Cast: Siddharth, GV Prakash, Lijomol
Family ties and relationships mixed with sentiments occupy the center stage of every film of Sasi and Sivappu Manjal Pachai is no different. It revolves around the brother-sister bonding and mama–machan sentiment.
The film begins with young Raji and Madhan in school. They grew up as orphans under the care their aunt. Raji’s teacher calls Madhan and enquires why he signed his sister’s progress report. He confronts the teacher saying, ‘we don’t have parents, and neither a guardian. I am her father and she is my mother.’ That summarizes the basic plot. Through a song they grow up as GV Prakash and Lijomol Jose.

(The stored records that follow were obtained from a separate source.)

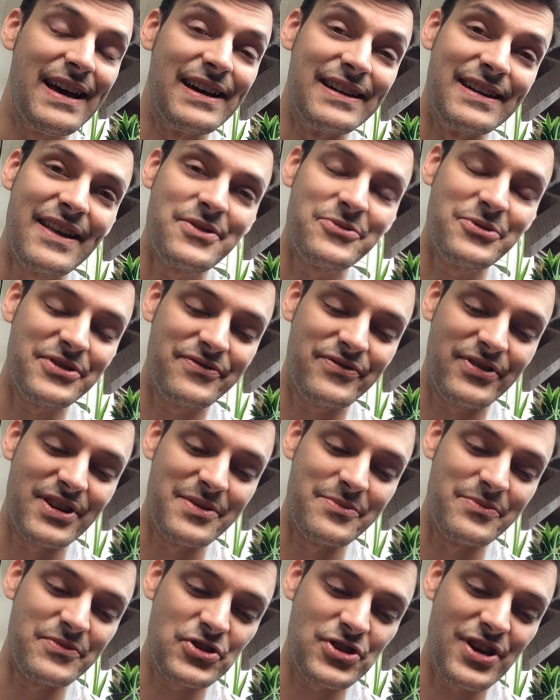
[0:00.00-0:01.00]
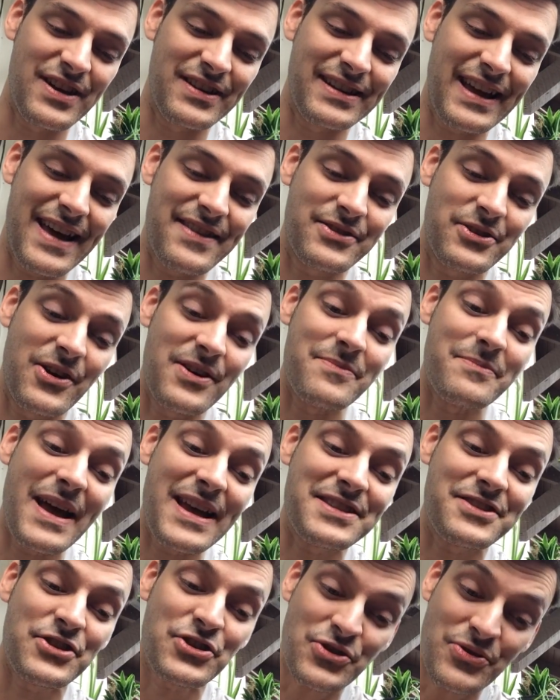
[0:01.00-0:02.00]
Another one from Sean Cathcart:
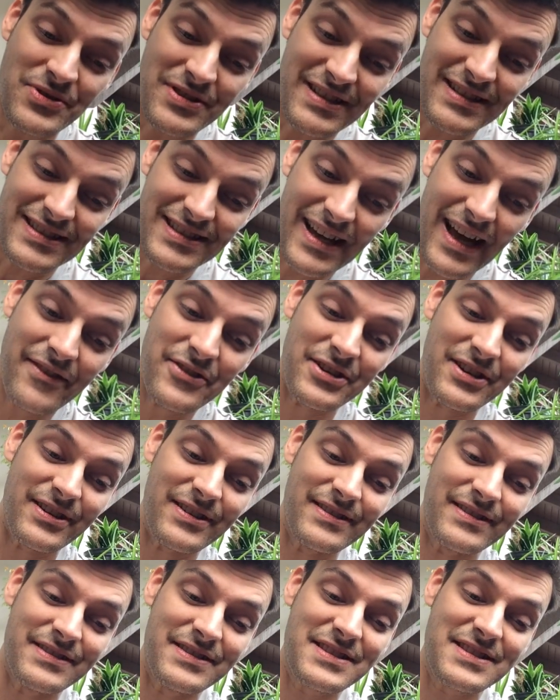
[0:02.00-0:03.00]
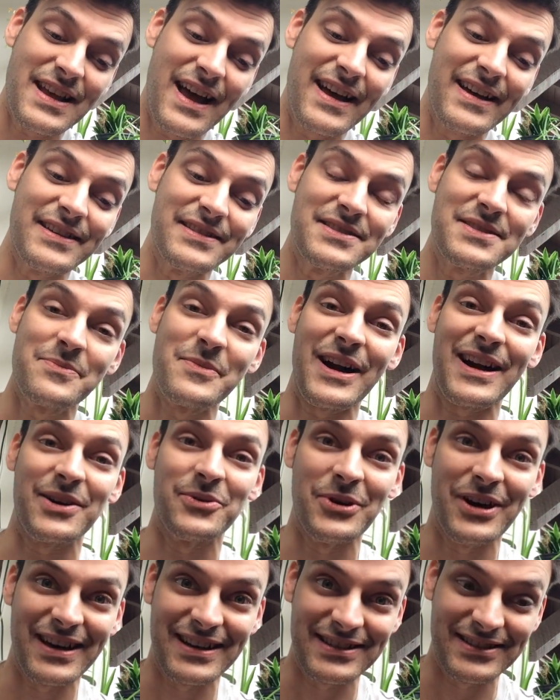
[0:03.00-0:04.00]
Massachusetts governor signs
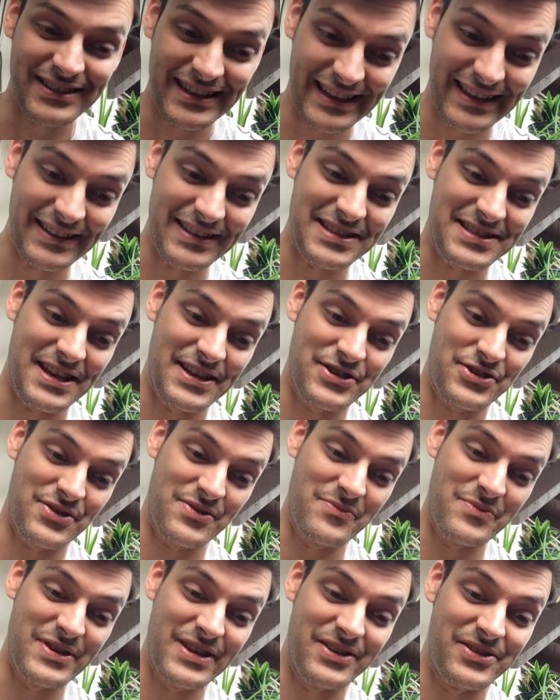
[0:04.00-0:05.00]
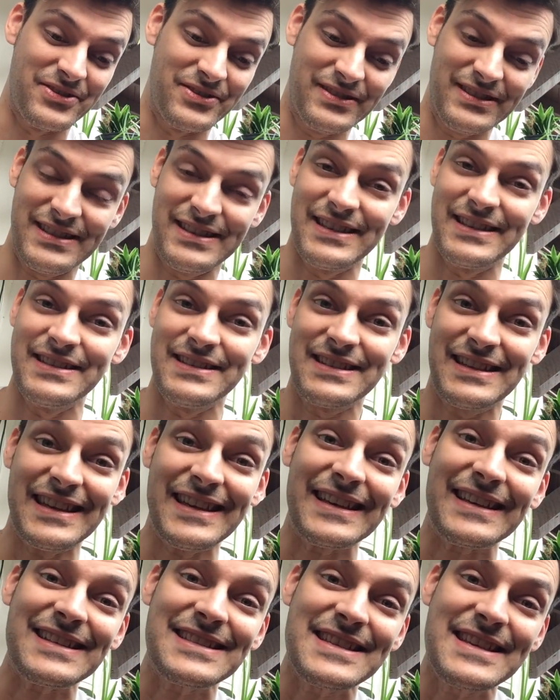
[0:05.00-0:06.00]
marijuana legalization bill. It
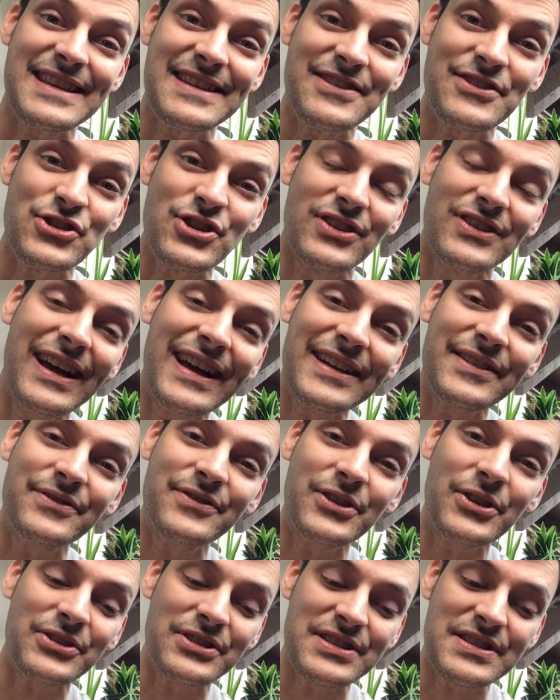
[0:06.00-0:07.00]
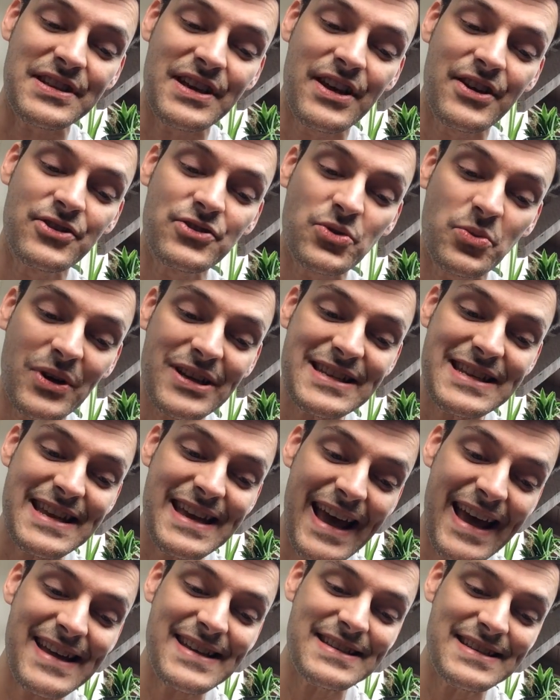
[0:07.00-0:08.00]
kicks in July 1st,
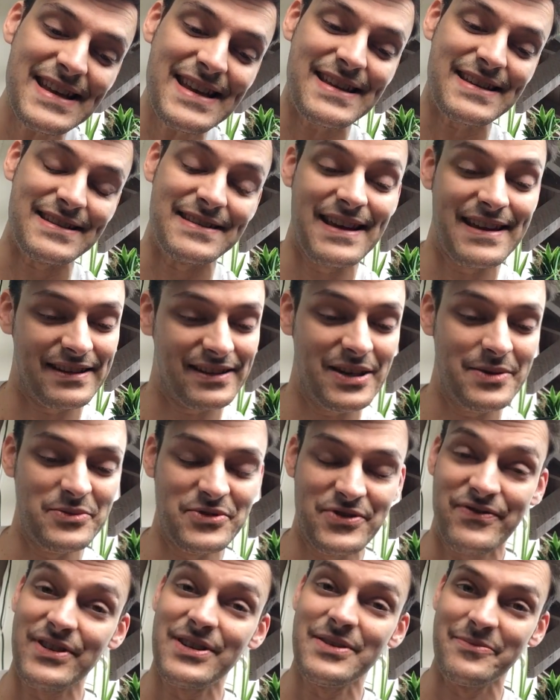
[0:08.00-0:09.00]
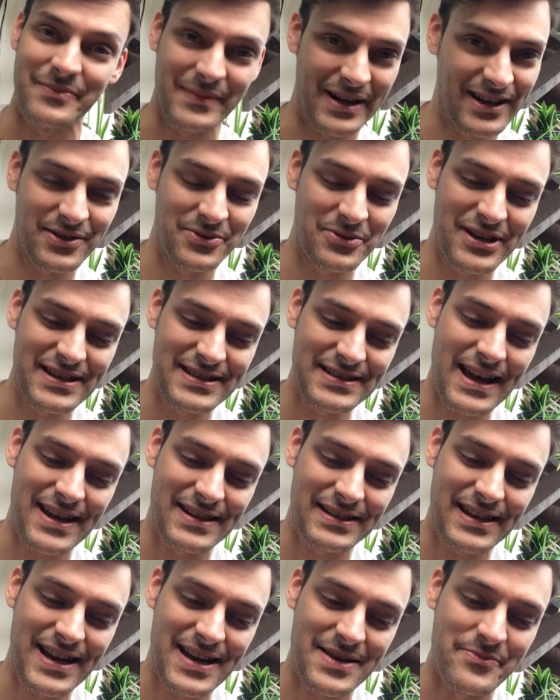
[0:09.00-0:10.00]
2018, and that comes from
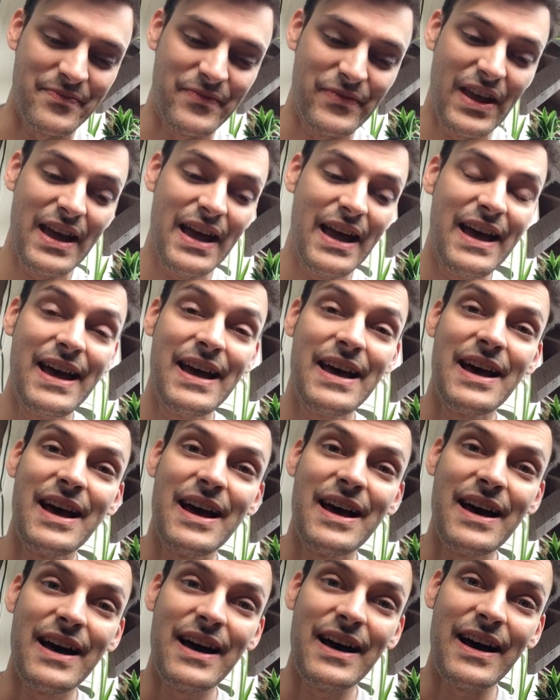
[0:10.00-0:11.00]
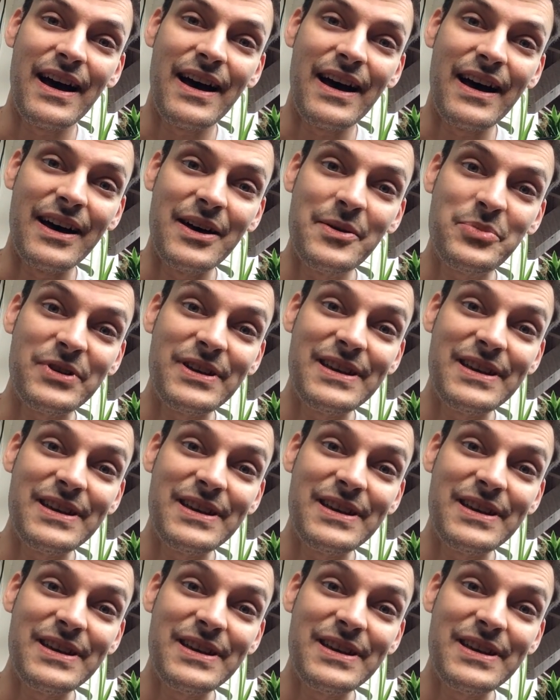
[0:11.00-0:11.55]
marijuana.com. Up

Madhan is an avid illegal bike racer, but Raji is dead against it.
Meanwhile, we get introduced to an upright traffic cop Rajashekar (Siddharth), who gave up a posting in Central Intelligence as he feels ‘society differentiates but that traffic lights (Sivappu, Manjal Pachai) don’t’. According to him they work irrespective of caste, creed, rich or poor without discrimination. One day, while on duty Rajasekhar nabs Madhan for rash illegal racing and humiliates him in public. He also captures it on mobile and uploads the video on YouTube. Madhan waits for a chance to take revenge on Rajashekar.
Fate has something else in store for them. And the twist comes when an alliance is fixed between Raji and Rajashekar. Now, Madhan disapproves the alliance and tells Raji that he would look around for a better bridegroom. However, turn of events lead to Raji marrying Rajashakar and now Madhan is in a fix. Raji is torn between her affectionate brother and endearing husband. And then there’s this drug mafia episode, and how this brings the warring duo together forms the rest, with the film ending in a clichéd climax.

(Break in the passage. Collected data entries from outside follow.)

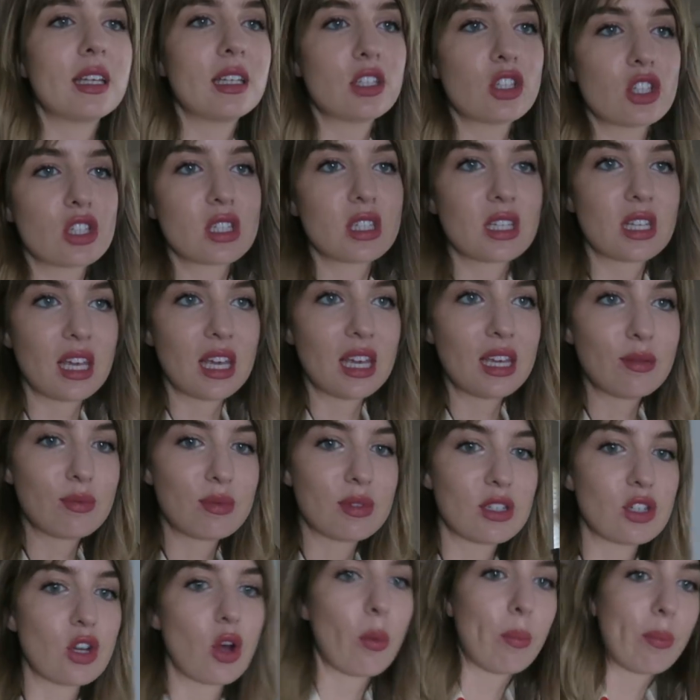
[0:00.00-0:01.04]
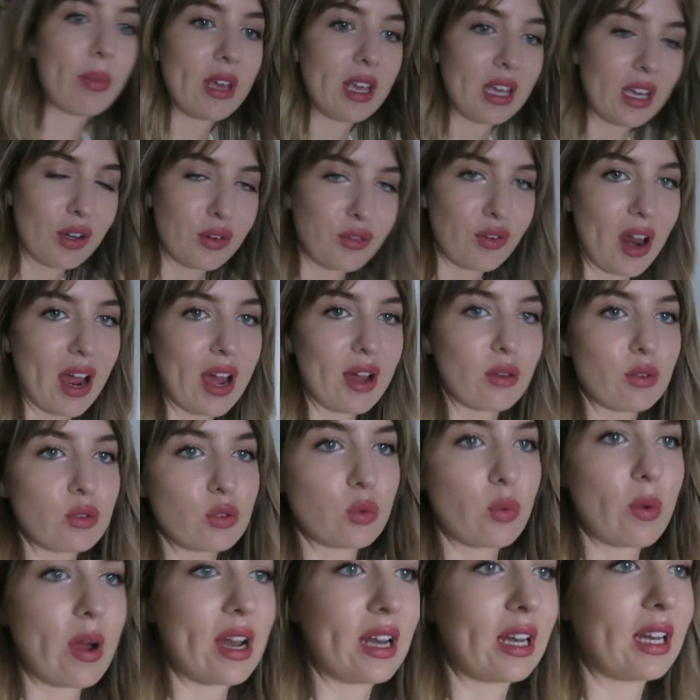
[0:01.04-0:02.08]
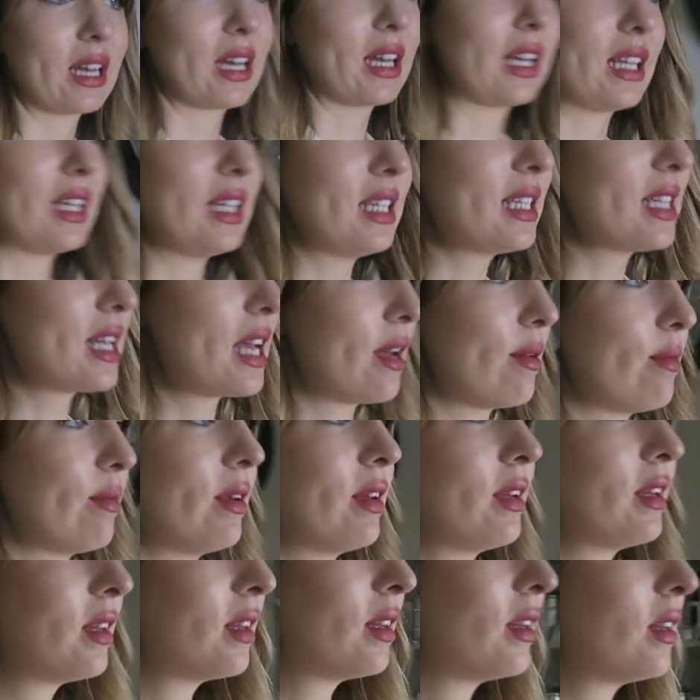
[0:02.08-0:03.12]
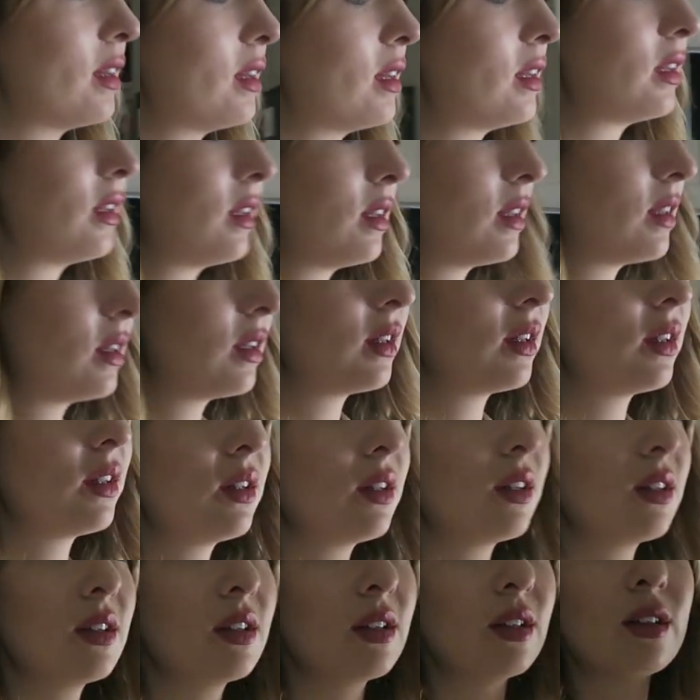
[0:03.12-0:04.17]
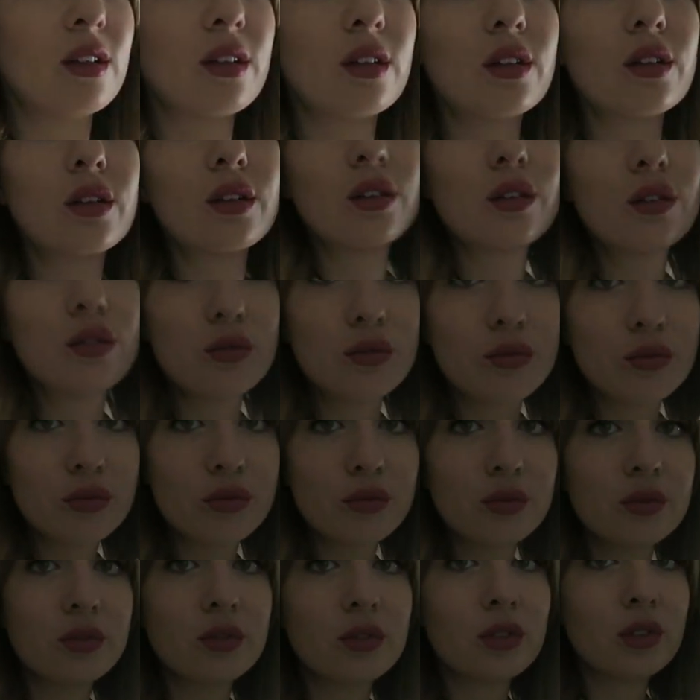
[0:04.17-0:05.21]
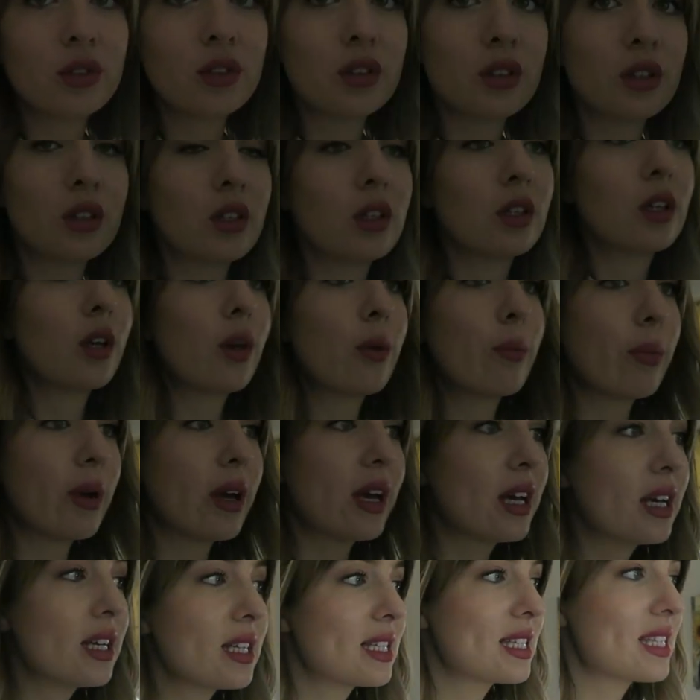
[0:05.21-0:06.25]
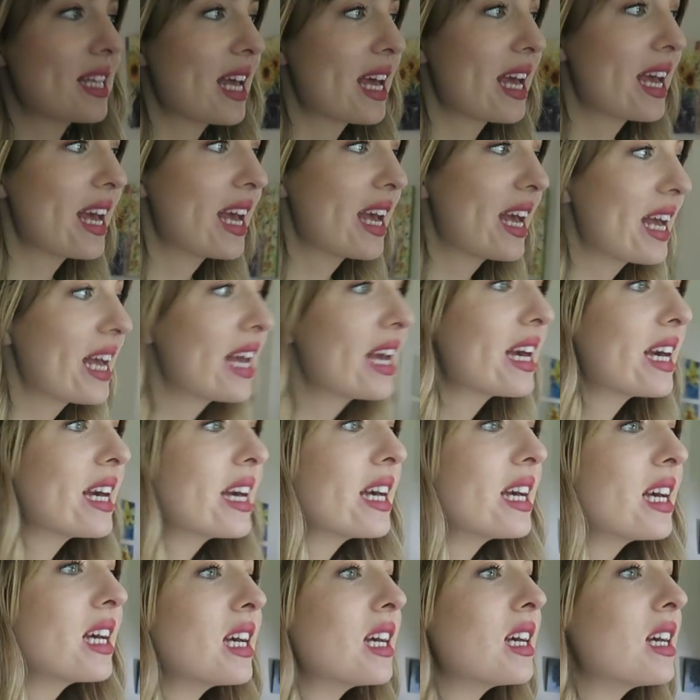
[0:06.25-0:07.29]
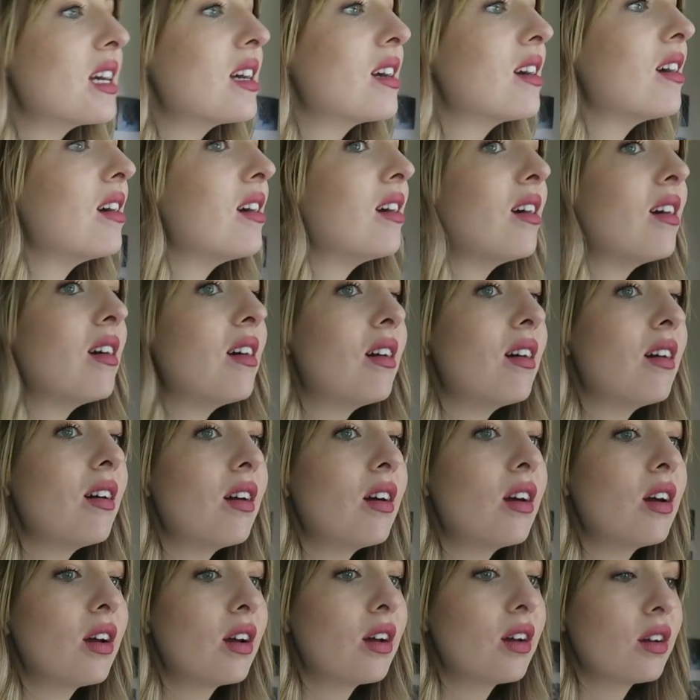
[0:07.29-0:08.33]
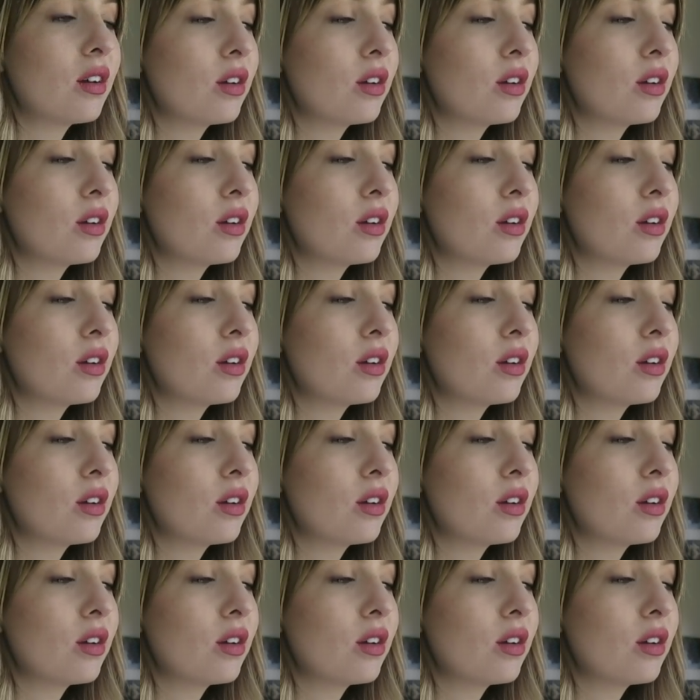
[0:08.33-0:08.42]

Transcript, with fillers: he just keeps not being around when I need him Percy he oh,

A major success of the movie is Sasi’s well-etched characters and the perfect casting. He has extracted the best - be it from the actress who played the aunt or the young actors who essayed childhood GV and Lijomol, and the lead actors. Siddharth with his fit body plays his character of an astute cop effortlessly and he is equally impressive in emotional scenes. GV Prakash has given top-notch performance as a brash biker and a doting brother. Lijomol gets a meaty role san the antics that are normally associated with such characters and the pretty actress pulls it off gracefully. Sasi’s classy touches are sprinkled here and there. Like the one where Raji in an attempt to unite her husband and brother while drying their clothes drags the cop uniform and jersey and clips them together. There’s a strong message conveyed through Siddharth’s character (after he realizes it through his mom) that men always try to control women in one way or another in the pretext of ‘it is out of love’.
However, Sasi has resorted to commercial compromise especially in the second half and towards the climax. Also, bike-racing scenes are not thrilling and look rushed with CG works. Nevertheless, with several pluses, we can overlook the flaws. The film is worth a watch and is certain to lure family audiences.